13 Coates T, Collins C. Preventing HIV infection. Scientific American, July 1998, pages 96-97.

14 Sangiwa G et al. Voluntary HIV counselling and testing (VCT) reduces risk behaviour in developing countries: results from the multisite voluntary counselling and testing efficacy study. Abstract 33269 presented at the 12th World AIDS Conference, Geneva, Switzerland, 1998.

15 Allen S, Serufilira A, Gruber V. Pregnancy and contraceptive use among urban Rwandan women after HIV counselling and testing, Am J Public Health, 1993, 83: 705-710.

Counselling without testing

Despite reductions in the costs of HIV testing kits, VCT as a service will not be available in the near future for the majority of people in high-prevalence developing countries, especially for those living outside the capital cities. Sometimes testing services will be offered intermittently when test kits are available. However, even where testing is unavailable, there are often well-developed counselling services for people with symptomatic HIV and their families, and services providing HIV prevention counselling (such as counselling about safer sex in family planning clinics). This document, although primarily aimed at evaluating VCT services, will also include counselling services where testing is not available, as in many settings this is a much more common option.

Testing without counselling

As HIV testing becomes simpler to perform it is increasingly available, often without counselling or without adequate counselling or follow-up. Furthermore there are reports of coercion to test and testing which is not truly voluntary. Home testing and testing in the private sector pose particular challenges.

Follow-up counselling

The majority of people attending VCT, whether they test positive or negative, will attend one or, at the most, two post-test counselling sessions. Studies have shown that even when further counselling sessions are offered or referral to specialized counselling services is available, many people do not want further counselling, at least not in the immediate future16. Some people do, however, require ongoing counselling and some will attend for further counselling in the 1-5 years following VCT. This often coincides with a crisis or change in personal circumstances. Following VCT, many people find other informal services or resources in the community to help them with their emotional needs. Church groups, family members, friends and traditional medical workers often provide emotional support. VCT services should therefore be flexible and either able to provide ongoing counselling or have close links with organizations providing this service. They should also be able to refer people to community organizations and spiritual/church groups when appropriate.

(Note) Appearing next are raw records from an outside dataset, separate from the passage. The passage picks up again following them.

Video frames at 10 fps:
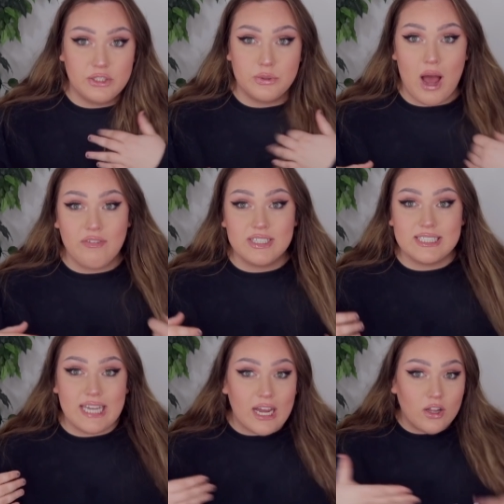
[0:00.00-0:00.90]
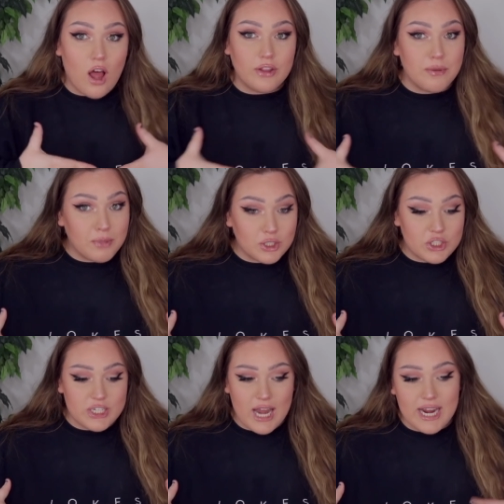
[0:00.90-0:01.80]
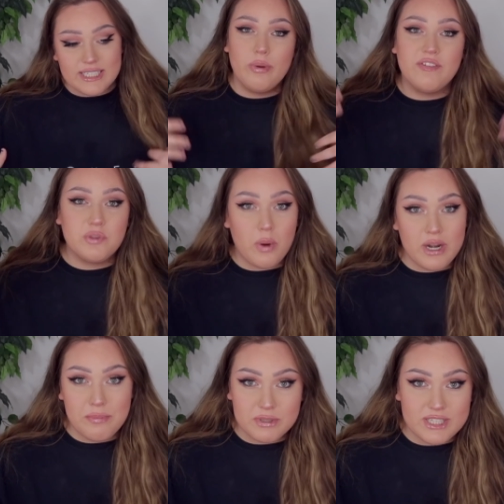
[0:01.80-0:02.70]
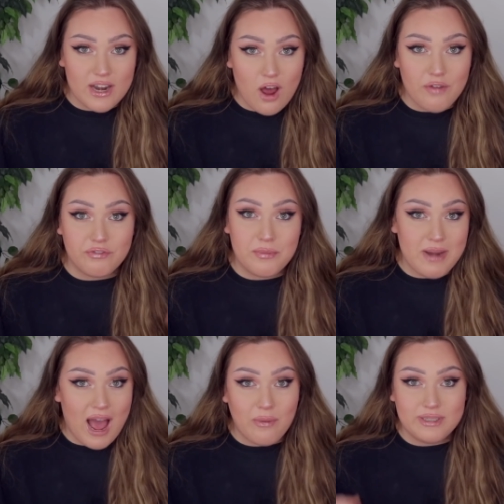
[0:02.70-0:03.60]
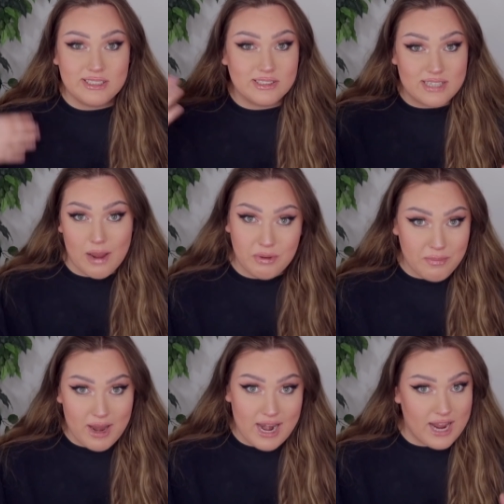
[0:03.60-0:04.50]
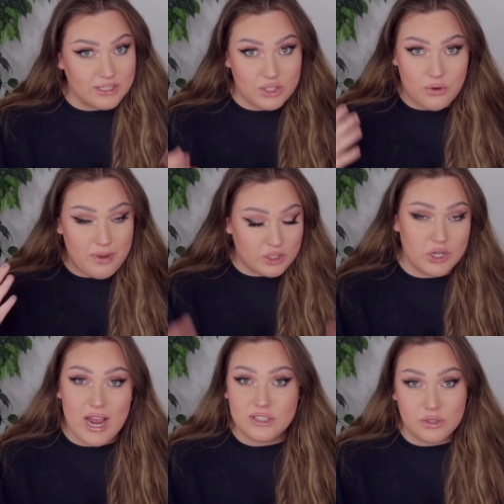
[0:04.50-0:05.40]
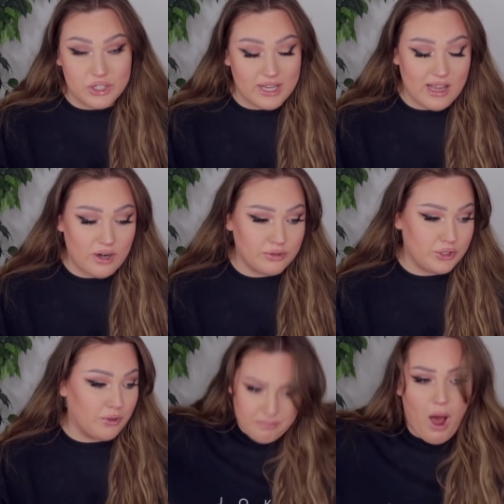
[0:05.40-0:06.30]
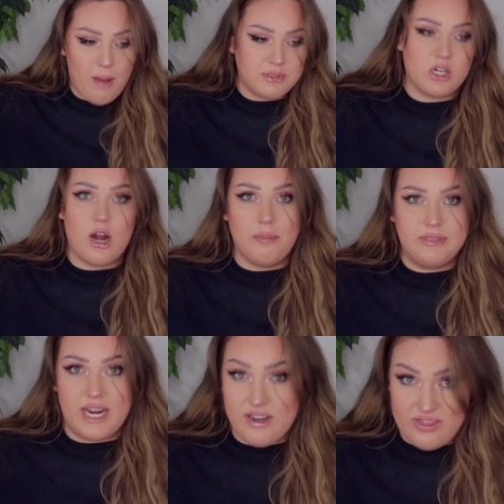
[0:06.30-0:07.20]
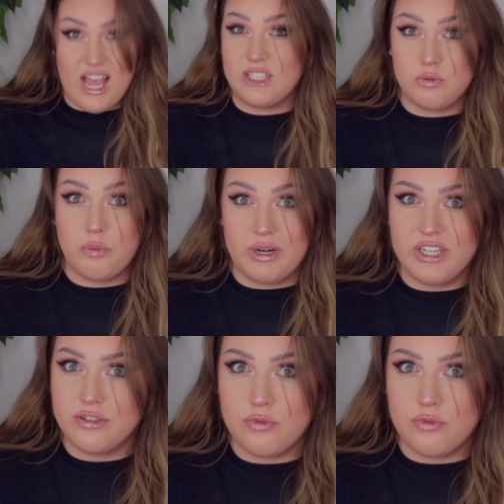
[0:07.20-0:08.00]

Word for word: do have a sale on the merchandise. We have 20% off from now until Cyber Monday, so make sure you guys go check that out too. Popstar update, that's what we're here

16 Baggaley R et al. Kara coping study – interim report, Geneva, UNAIDS/WHO, 1998.

VCT sites

VCT is being carried out in various settings in developing and industrialized countries, depending on demands and resources.

· Free-standing VCT sites
· Hospital services

- NGO within the hospital

- integrated into general medical outpatient services in public hospitals

- as part of specialist medical care, e.g. sexually transmitted infections (STI) clinic, dermatology clinic, chest clinic, antenatal and family planning services

· VCT as entry into the continuum of care/home-based care (including palliative care services)
· Health centre – urban or rural
· Private sector (clinics and hospitals)
· Workplace clinics
· Referral sites for legal requirements, pre-employment, pre-travel, pre-marital
· Youth health services and school health services
· Health services for vulnerable groups

- sex workers
- prison populations
- refugees
- IDUs
- men who have sex with men (MSM)
- children, orphans and street kids

· Self testing/home testing
· Attached to research project/pilot project

- associated with antenatal services and interventions
- associated with tuberculosis (TB) services and TB preventive therapy

· Blood transfusion services

Different models of VCT are available in many different settings in developing and industrialized countries. There is no single preferred model and the choice of VCT service will depend on the needs of the community, HIV seroprevalence, maturity of the epidemic, attitudes towards HIV, political and community commitment to VCT, available financing and existing VCT resources.